Au départ, le traitement du patient apnéique ressemble beaucoup à celui du ronfleur : comme pour ce dernier, l’appareil a pour but d’avancer la mandibule pour dégager les voies respiratoires. Souvent, il peut s’agir du même appareil utilisé par le dentiste. Le suivi du patient apnéique est souvent plus long et plus complexe que le suivi du ronfleur. Il n’est pas rare que le patient apnéique ne ronfle plus au premier rendez-vous de contrôle mais qu’il souffre encore d’apnée. L’orthèse est alors progressivement avancée jusqu’à ce que le patient se sente beaucoup mieux ou qu’il ait atteint un maximum tolérable d’avancement.
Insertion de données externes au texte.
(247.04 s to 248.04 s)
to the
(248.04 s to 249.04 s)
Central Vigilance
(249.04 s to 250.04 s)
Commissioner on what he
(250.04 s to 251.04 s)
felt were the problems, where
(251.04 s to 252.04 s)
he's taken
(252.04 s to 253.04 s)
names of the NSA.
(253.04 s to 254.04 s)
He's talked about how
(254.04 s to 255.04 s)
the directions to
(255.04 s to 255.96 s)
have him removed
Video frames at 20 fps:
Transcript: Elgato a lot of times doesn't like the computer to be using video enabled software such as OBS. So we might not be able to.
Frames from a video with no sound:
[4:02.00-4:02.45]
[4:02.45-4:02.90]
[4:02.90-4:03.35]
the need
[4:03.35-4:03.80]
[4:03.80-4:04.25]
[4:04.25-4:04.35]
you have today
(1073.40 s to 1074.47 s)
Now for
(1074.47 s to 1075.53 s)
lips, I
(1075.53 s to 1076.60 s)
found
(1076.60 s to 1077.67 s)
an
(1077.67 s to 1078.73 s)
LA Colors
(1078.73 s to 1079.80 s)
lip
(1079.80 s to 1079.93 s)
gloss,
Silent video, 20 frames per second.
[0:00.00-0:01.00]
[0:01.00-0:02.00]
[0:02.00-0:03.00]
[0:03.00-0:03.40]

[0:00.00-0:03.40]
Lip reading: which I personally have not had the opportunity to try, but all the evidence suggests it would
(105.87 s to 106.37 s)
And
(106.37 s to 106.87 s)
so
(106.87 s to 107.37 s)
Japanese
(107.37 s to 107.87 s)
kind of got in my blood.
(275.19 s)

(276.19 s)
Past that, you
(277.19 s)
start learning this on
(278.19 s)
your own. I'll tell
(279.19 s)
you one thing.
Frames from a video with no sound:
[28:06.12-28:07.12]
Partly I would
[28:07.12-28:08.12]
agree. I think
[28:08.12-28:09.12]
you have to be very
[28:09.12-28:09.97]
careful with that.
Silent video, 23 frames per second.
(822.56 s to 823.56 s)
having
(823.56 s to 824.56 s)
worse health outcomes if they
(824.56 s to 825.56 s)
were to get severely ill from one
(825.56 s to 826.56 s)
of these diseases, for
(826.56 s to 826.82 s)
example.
Une oxymétrie de contrôle peut alors être faite pour déterminer si le patient a diminué le nombre d’épisodes d’apnée à un niveau acceptable. Dans le cas où le test d’oxymétrie n’est pas acceptable, on doit autant que possible poursuivre l’avancement de l’orthèse. Si le test semble concluant, il est temps de retourner le patient au médecin spécialiste du sommeil pour une réévaluation. L’expérience acquise par l’auteur au cours d’activités de recherche à l’Institut universitaire de cardiologie et de pneumologie de Québec a permis de déterminer que si l’oxymétrie est une technique intéressante pour l’évaluation de l’état du patient, elle doit être analysée par un médecin compétent dans le domaine, car les résultats obtenus peuvent être très différents de ce qu’on obtiendrait en utilisant une technique d’évaluation plus précise.

Une fois les ajustements terminés, le patient doit être revu par le dentiste pour le suivi une fois par an. La plupart des appareils dentaires ont une durée de vie allant de trois à cinq ans. Cette durée peut varier d’un individu à un autre.

Conclusion

Malgré les efforts constants déployés par la communauté médicale pour faire connaître, diagnostiquer et traiter l’apnée du sommeil, les études épidémiologiques évaluent que la grande majorité des apnéiques ne sont pas encore diagnostiqués. On peut donc s’attendre à ce que les médecins rencontrent de plus en plus de patients apnéiques dans leur pratique.

Avec les nouvelles directives de la Société canadienne de thoracologie, le médecin sera amené à rencontrer de plus en plus de patients apnéiques qui utiliseront des orthèses dentaires dans le traitement de l’apnée et du ronflement. Il rencontrera aussi des patients traités par un compresseur qui voudront essayer une orthèse dentaire à la place du compresseur. C’est pourquoi il est impératif que le médecin ait une certaine connaissance des orthèses dentaires et de leurs indications de façon à bien diriger le patient.

Les appareils en vente libre : qu’en penser ?

Qu’en est-il des appareils dentaires disponibles en vente libre ? Leur existence remontre à près d’une vingtaine d’années. Leur utilisation est limitée puisque leur efficacité et la possibilité de s’acclimater à leur utilisation est restreinte par le fait  qu’ils ne sont pas faits sur mesure, ce qui diminue grandement le confort du patient. L’effet pervers de ces appareils est que souvent, ils découragent des patients qui seraient d’excellents candidats pour des appareils dentaires faits sur mesure, car leurs appareils génériques sont trop inconfortables ou inefficaces. La littérature scientifique rapporte une efficacité inférieure de 50 % par rapport à un appareil fait sur mesure.13

Alors que les professionnels de la santé sont soumis à des standards de pratique rigoureux, visant à optimiser les taux de succès, les appareils dentaires en vente libre ne sont soumis à aucun contrôle. Ils donnent l’illusion aux patients qu’ils peuvent se diagnostiquer, sélectionner le traitement qui leur convient le mieux et gérer eux-mêmes les effets secondaires qui pourraient survenir. Le public n’est pas protégé par cette approche, qui comporte son lot de danger.